The other component of a scientific talk, the slides, also benefit from minimalism. Simplify them. The elements you remove are just as important as the ones you keep in. Consider even throwing in a blank slide or two to move the focus back to you, the speaker. When was the last time you saw that?
Minimalism is a balancing act
Taking minimalism too far becomes a problem. Don’t let form get in the way of function. A clean website design, for example, cannot come at the expense of ease of navigation. Don’t hide a menu simply because it’s unsightly. Similarly, in science, a good story cannot come before scientific integrity. Don’t report exploratory results as confirmatory, or ignore experiments that negate your hypothesis. Stephen Heard highlights the subtle difference in what and what not to present: Choose results to present not to shape the conclusion, but to make the conclusion as clear as possible.

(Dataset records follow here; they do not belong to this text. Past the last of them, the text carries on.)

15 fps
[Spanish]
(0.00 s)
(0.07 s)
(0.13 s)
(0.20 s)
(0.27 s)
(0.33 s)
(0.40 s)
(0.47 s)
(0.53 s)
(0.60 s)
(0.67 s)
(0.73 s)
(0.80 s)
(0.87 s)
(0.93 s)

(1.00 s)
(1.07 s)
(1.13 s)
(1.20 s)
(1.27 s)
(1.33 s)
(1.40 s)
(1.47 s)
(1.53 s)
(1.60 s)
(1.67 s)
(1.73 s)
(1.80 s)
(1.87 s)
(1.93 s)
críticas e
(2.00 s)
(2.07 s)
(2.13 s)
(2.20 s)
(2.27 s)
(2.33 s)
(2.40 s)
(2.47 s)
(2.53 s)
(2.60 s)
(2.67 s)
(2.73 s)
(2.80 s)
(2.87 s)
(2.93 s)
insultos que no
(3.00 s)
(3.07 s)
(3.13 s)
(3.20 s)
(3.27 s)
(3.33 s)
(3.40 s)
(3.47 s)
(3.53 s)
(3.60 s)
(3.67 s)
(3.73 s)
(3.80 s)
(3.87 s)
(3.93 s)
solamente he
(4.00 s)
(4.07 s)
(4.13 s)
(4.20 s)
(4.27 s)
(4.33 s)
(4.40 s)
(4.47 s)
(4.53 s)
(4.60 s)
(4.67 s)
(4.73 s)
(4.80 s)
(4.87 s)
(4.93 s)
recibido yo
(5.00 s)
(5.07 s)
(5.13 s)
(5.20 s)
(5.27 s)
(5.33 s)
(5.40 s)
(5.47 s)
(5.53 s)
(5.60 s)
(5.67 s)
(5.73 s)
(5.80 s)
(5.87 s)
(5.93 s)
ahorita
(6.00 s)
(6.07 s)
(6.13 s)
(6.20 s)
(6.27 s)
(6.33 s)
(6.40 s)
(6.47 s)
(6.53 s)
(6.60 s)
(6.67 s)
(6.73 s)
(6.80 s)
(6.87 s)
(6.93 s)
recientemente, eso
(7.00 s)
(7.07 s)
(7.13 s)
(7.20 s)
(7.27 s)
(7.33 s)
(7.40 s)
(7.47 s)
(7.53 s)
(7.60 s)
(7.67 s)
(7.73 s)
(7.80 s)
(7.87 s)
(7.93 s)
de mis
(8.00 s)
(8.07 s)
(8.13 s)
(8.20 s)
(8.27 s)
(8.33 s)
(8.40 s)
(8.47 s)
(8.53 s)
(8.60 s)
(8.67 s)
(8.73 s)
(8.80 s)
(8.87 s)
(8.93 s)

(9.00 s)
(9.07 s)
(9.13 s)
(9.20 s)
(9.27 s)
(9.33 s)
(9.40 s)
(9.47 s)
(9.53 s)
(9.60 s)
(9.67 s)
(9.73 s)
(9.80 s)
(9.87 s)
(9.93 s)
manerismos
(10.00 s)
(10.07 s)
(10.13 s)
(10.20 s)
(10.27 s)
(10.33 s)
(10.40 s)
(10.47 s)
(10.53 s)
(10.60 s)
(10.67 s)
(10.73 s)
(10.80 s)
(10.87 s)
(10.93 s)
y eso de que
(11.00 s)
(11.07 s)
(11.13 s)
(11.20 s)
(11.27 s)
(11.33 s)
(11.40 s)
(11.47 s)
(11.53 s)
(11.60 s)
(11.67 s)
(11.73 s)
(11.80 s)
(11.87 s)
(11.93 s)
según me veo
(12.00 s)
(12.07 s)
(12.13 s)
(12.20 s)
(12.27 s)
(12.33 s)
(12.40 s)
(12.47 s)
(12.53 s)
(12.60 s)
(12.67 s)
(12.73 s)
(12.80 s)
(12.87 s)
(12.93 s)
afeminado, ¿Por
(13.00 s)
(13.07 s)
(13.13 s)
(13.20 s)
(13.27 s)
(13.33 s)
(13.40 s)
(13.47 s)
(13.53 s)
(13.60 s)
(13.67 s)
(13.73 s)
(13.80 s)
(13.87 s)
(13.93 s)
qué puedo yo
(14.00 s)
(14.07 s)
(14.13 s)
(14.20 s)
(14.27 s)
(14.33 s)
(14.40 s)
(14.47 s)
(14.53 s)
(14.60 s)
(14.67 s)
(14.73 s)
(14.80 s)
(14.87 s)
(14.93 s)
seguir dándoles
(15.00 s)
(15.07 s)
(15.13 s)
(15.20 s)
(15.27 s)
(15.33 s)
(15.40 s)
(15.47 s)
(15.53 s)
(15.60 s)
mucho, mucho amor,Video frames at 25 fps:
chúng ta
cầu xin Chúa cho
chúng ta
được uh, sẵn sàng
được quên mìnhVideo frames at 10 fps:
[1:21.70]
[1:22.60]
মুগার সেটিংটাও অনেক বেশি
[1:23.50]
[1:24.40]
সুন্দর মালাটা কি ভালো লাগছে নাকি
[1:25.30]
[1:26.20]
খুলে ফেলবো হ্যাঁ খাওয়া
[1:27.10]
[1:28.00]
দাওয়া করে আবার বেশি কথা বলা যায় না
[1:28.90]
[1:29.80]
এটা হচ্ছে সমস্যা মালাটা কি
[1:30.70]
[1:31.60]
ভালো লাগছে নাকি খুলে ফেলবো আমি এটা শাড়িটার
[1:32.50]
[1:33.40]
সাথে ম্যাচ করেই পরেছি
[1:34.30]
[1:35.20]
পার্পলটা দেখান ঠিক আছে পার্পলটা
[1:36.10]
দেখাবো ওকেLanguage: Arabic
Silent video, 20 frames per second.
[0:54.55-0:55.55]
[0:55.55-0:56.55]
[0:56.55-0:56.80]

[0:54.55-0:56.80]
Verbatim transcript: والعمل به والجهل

Simplifying your science rather than dumbing it down is another subtle difference. As Stephen Few remarks, when presenting information, we manage complexity by finding the simplest possible way to display it, never crossing the threshold into over-simplification.
Minimalism can be scary
As scientists, there will always be details of our own work we don’t understand. It’s tempting to hide our ignorance by obscuring it within the details. But in the same way that using big words and jargon doesn’t make you sound smarter, neither does over-complicating your science.
Let’s not be like the ancient mapmakers who, possibly in a bid to hide their ignorance, filled their maps with non-existent mountains, monsters, and cities. Instead, let’s expose the gaps. Let’s embrace whitespace.